Nordenham Eine szenische Lesung unter dem Titel „Wider Hass und Antisemitismus“ präsentiert das Museum Nordenham am Sonntag, 26. Januar, dem Vorabend des Holocaustgedenktages. Beginn der Veranstaltung ist um 17 Uhr. Vorgetragen werden Texte von Augenzeugen und Opfern des Nazi-Regimes.
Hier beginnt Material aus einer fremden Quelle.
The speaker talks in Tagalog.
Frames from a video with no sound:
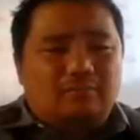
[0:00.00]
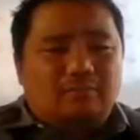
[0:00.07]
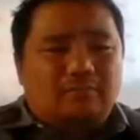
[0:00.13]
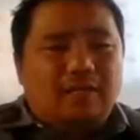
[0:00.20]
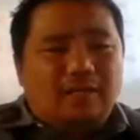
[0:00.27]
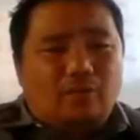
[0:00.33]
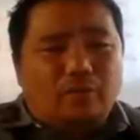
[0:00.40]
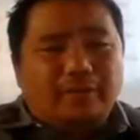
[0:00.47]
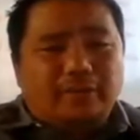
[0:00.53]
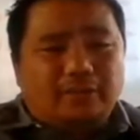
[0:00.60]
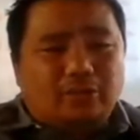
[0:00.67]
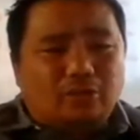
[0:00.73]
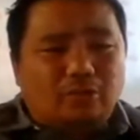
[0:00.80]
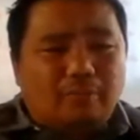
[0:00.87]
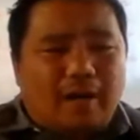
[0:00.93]

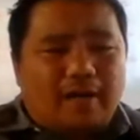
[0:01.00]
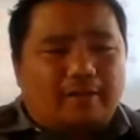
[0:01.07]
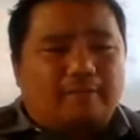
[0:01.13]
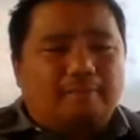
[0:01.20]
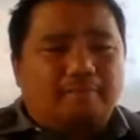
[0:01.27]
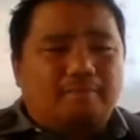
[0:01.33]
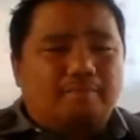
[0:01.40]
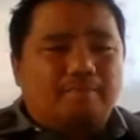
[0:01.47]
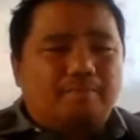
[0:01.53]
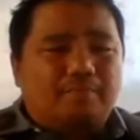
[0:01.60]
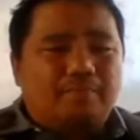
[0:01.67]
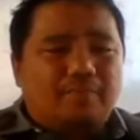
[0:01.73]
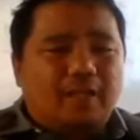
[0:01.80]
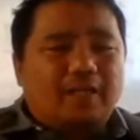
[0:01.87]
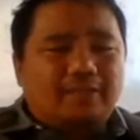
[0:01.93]
nag-question man
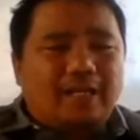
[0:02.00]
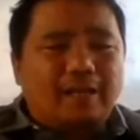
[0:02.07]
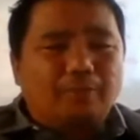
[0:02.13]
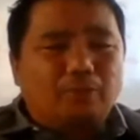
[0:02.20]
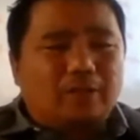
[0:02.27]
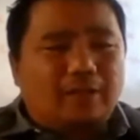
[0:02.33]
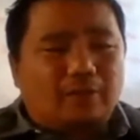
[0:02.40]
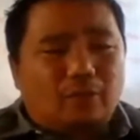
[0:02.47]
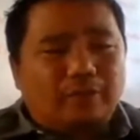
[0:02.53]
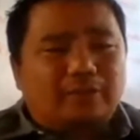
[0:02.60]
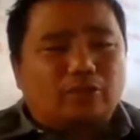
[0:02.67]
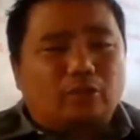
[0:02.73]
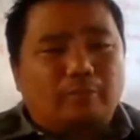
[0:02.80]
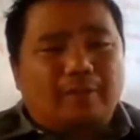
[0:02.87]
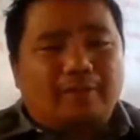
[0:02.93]
ang Talmud
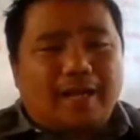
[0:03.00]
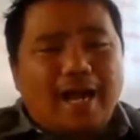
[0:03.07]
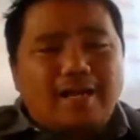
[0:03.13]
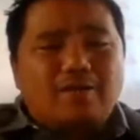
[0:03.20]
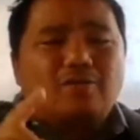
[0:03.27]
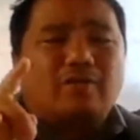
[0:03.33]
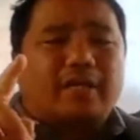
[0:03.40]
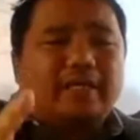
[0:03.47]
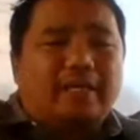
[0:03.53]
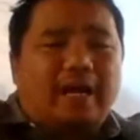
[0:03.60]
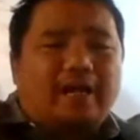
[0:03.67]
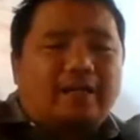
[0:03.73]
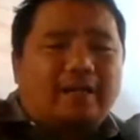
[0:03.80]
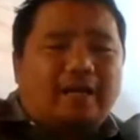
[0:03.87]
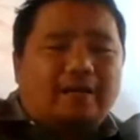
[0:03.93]
nag-question man nganong
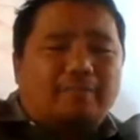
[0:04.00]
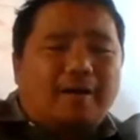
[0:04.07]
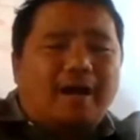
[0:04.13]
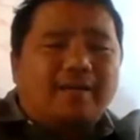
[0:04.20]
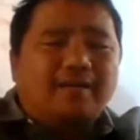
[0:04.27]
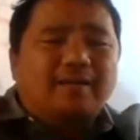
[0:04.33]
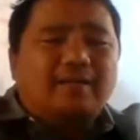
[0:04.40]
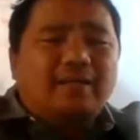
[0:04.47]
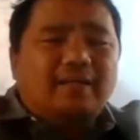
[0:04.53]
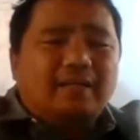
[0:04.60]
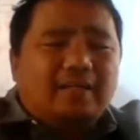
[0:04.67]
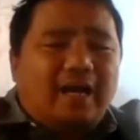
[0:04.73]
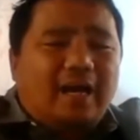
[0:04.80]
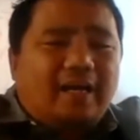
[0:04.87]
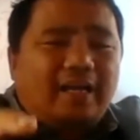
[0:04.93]
kinahanglan man
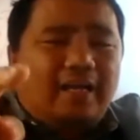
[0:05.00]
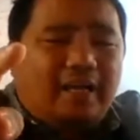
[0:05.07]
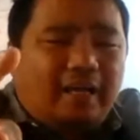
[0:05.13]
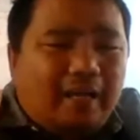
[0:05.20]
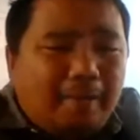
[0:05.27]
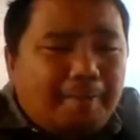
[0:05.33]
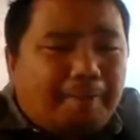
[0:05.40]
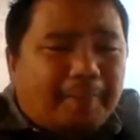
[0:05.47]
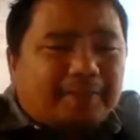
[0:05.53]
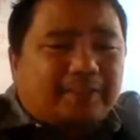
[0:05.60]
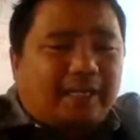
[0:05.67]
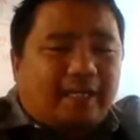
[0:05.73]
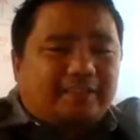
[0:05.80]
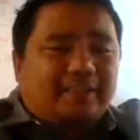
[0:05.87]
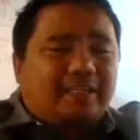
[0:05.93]
nga
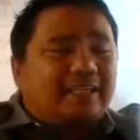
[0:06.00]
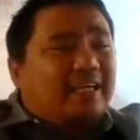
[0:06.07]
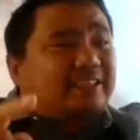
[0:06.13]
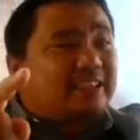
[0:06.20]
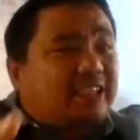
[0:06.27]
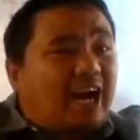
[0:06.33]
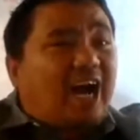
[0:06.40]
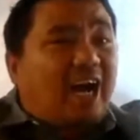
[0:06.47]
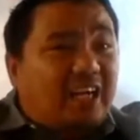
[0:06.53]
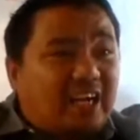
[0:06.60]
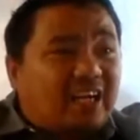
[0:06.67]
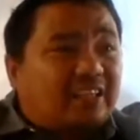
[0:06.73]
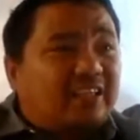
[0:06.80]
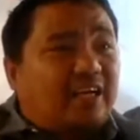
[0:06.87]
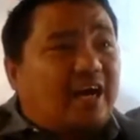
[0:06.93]
i-emphasize na siya
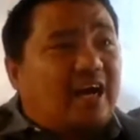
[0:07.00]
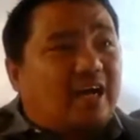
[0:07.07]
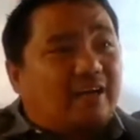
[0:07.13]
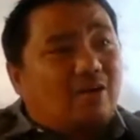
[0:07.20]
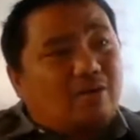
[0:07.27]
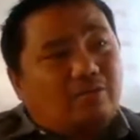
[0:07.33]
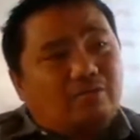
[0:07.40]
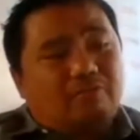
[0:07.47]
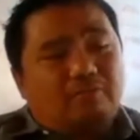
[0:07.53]
anak ni Aaron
Das Konzept für die Lesung entstand nach der Besudelung der Stolpersteine in Nordenham. Daraufhin fanden sich einige Nordenhamer zusammen, um mit dieser Lesung ein Zeichen gegen antisemitische Taten zu setzen. Denn 75 Jahre nach der Befreiung von Auschwitz scheint manches aus der Geschichte der Nazizeit in Vergessenheit geraten zu sein. In Briefen damaliger Mitbürger spiegelt sich der Alltag der Nazizeit wider. Augenzeugenberichte schildern die Judenverfolgung in der Region. Mit der Lesung soll an die ungeheuerlichen Verbrechen der Nazis in den Konzentrations- und Vernichtungslagern erinnert werden, in denen auch Männer, Frauen und Kinder aus der Region ermordet wurden.

Musikalisch werden die Aufführungen von Klezmer-Musik auf der Klarinette umrahmt.